Expected Increase in Multi-Family Rental Rates
Commercial Property Executive reported that the 2015 Rent Forecast & Outlook report by Pierce-Eislen, a real estate data firm, projected that U.S. multifamily properties across all classes could experience more than 4 percent rent growth this year. The Pierce-Eislen report found that rents will not rise as fast as in 2014, when the multifamily sector had an average of 5.9 percent growth; however, this year's forecasted gains will be higher than those in 2013 and 2012, according to the Commercial Property Executive article.
Notwithstanding the slowing in growth rates projected compared to the 2014 high, the report predicted Class A and B+ assets are projected to increase 4.5 percent, and Class B and C assets are forecast to climb 5.1 percent this year.
According to the Commercial Property Executive summary of the Pierce-Eislen report, the San Francisco Bay Area had three of the top 10 strongest markets -- San Francisco itself, as well as the east and southern areas of the larger Bay Area.
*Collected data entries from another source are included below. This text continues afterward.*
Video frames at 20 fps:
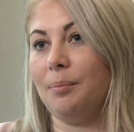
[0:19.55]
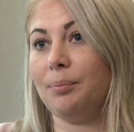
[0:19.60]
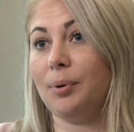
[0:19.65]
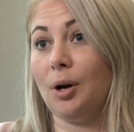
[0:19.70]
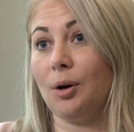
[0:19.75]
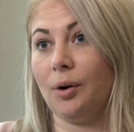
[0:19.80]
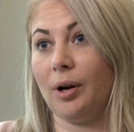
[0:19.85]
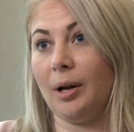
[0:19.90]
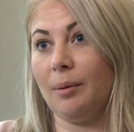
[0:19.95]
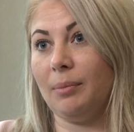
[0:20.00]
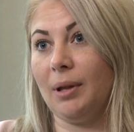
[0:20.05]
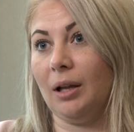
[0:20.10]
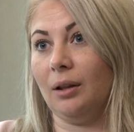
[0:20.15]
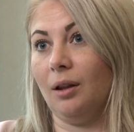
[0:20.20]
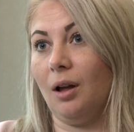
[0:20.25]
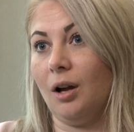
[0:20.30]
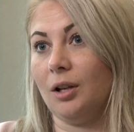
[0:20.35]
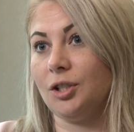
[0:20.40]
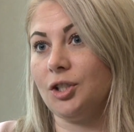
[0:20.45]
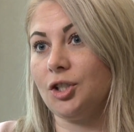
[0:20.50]
program that
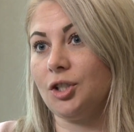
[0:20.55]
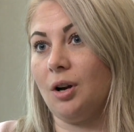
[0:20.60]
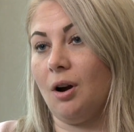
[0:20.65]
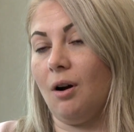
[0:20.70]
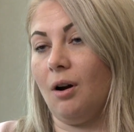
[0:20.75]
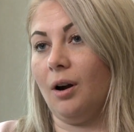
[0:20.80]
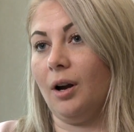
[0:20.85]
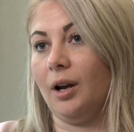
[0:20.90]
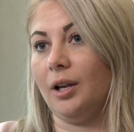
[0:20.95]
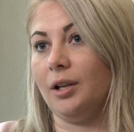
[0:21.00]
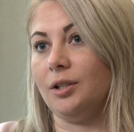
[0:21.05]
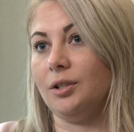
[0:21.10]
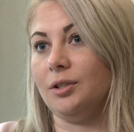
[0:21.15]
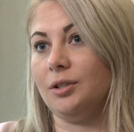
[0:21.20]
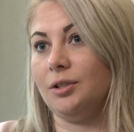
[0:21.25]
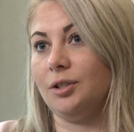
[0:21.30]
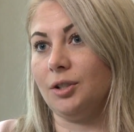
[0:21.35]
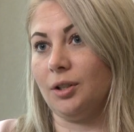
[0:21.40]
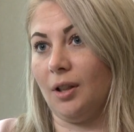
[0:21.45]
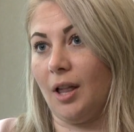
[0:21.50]
launched on
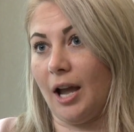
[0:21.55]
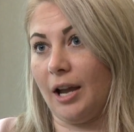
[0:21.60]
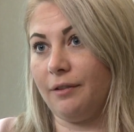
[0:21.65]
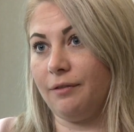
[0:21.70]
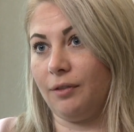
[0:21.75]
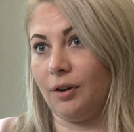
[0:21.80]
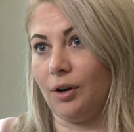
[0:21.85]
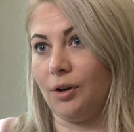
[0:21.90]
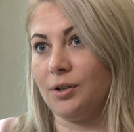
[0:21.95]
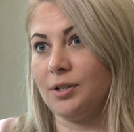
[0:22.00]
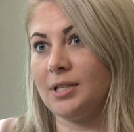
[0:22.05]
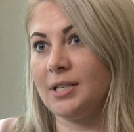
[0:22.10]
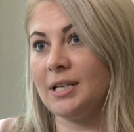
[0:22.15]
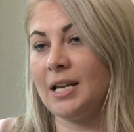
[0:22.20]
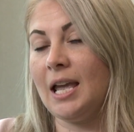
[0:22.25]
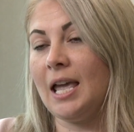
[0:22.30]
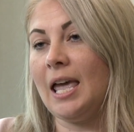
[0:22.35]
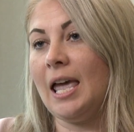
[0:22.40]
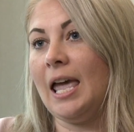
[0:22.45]
July 1st,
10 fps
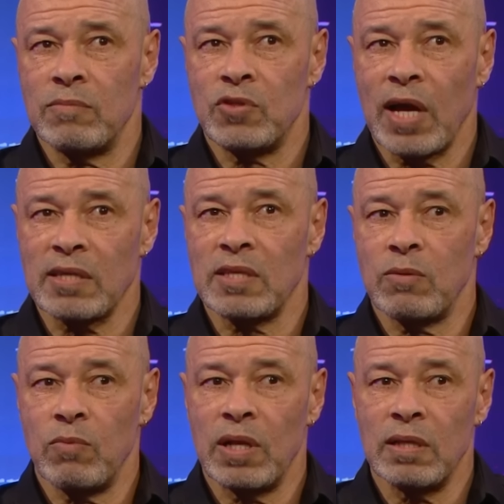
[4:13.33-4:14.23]
Jack said,
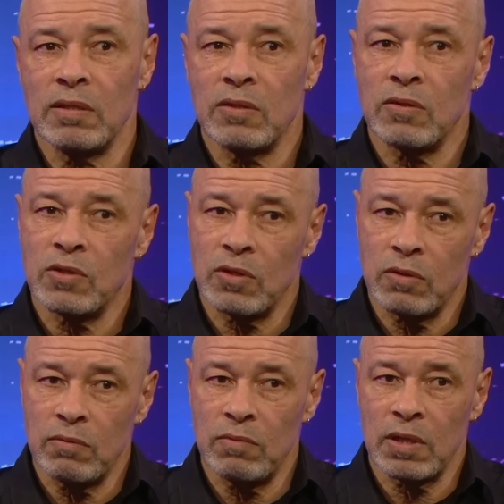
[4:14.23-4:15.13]
well,
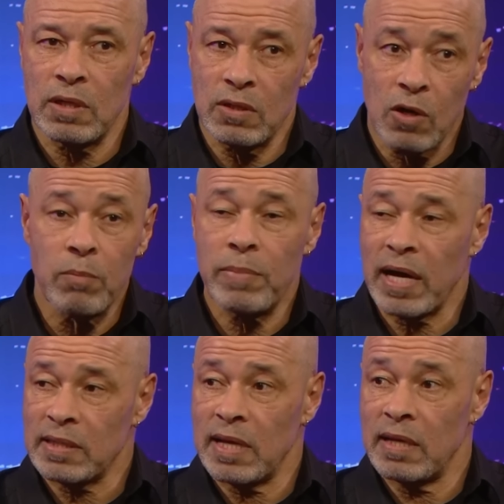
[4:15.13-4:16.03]
you can come
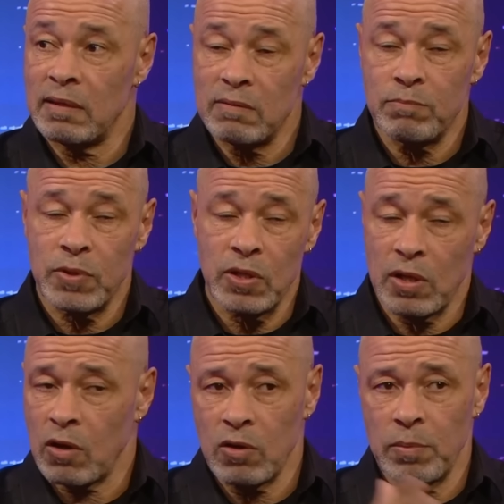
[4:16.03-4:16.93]
back then, but you're
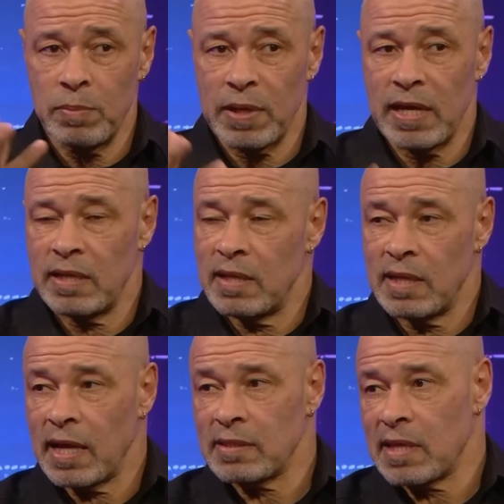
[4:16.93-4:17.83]
not going to be playing in the
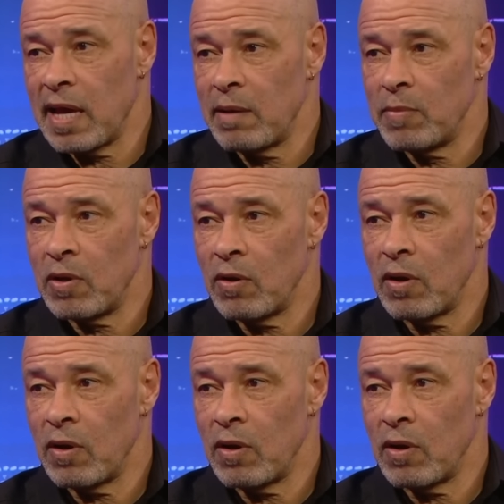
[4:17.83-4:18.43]
next game.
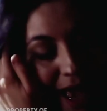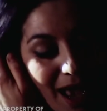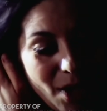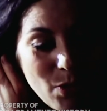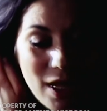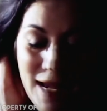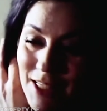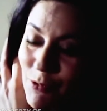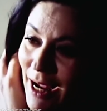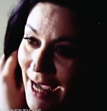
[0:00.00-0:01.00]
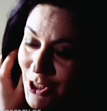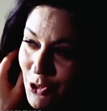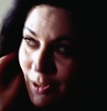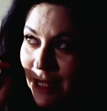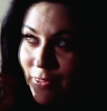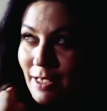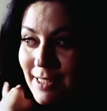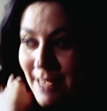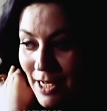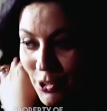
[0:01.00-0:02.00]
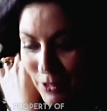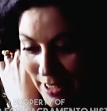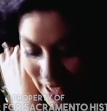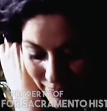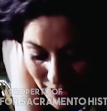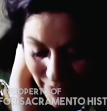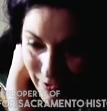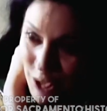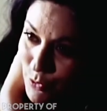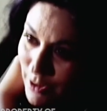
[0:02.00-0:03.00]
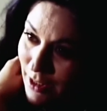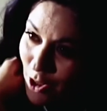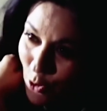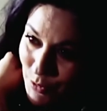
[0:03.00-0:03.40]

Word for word: Well, uh, as rational, I think, as any creative individual can hope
Other strong market areas included Denver, Seattle, Portland, Sacramento, southwest Florida, and both suburban and urban Atlanta.
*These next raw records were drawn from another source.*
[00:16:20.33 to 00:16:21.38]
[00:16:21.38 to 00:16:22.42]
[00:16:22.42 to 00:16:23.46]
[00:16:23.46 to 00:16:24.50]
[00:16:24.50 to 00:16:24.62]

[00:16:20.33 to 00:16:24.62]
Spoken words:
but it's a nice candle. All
The report wasn’t as bullish on other geographic areas. The mid-Atlantic region and the Carolinas were all expected to see rent growth of less than 2.5%, due (among other things) to the loss of government jobs following the sequester cutbacks. “There is widening income inequality and sluggish wage growth for low- and moderate-income workers, said Jack Kern, director of research and publications at Pierce-Eislen. Moreover, in that region “a doubling of inventory is coming online in 2015 vs. 2014.”
Generally, though, strong economic reports and expanding payrolls should help sustain rental rises and reduce vacancy rates in the multifamily sector. Despite a less than rosy outlook for much of the world, the World Bank’s semi-annual Global Economics Report forecast that the U.S. could see gross domestic product increase by 3.2 percent in 2015, a 0.2 percentage point gain from the previous prediction of 3 percent in June 2014.
Demographic Driving Rental Housing Demand
With the growth in the overall economy, the real estate market could generally benefit from greater demand for multifamily rental homes.
“The economy as we know it has changed substantially over this period (2012 to 2014), in some ways negatively and in others pointing to a brighter perspective,” the Pierce-Eislen report said, according to the Commercial Property Executive summary. "While the U.S. economy and the real estate market see different patterns and GDP does not track the rate of real property demand, we believe that growth is likely in both."
Some industry observers believe that certain demographic trends, especially the growth in the “millennial” group of people in the 20-30 year-old age bracket, are likely to help boost rental housing demand, according to Multi-Housing News Online. Although wages are increasing, millennials are still less likely to have the financial wherewithal needed to purchase their own homes, resulting in them likely staying in rental housing for longer periods than their parents may have.
“The recession used to be the driver of positive apartment trends, but these days demographics are in the driver's seat,” wrote Dees Stribling, contributing editor at Multi Housing News Online. “The next big population budge (a.k.a. millennials) are in their prime apartment-dwelling years, but not only that, they're supposedly more leery of homeownership than their parents or grandparents ever were.”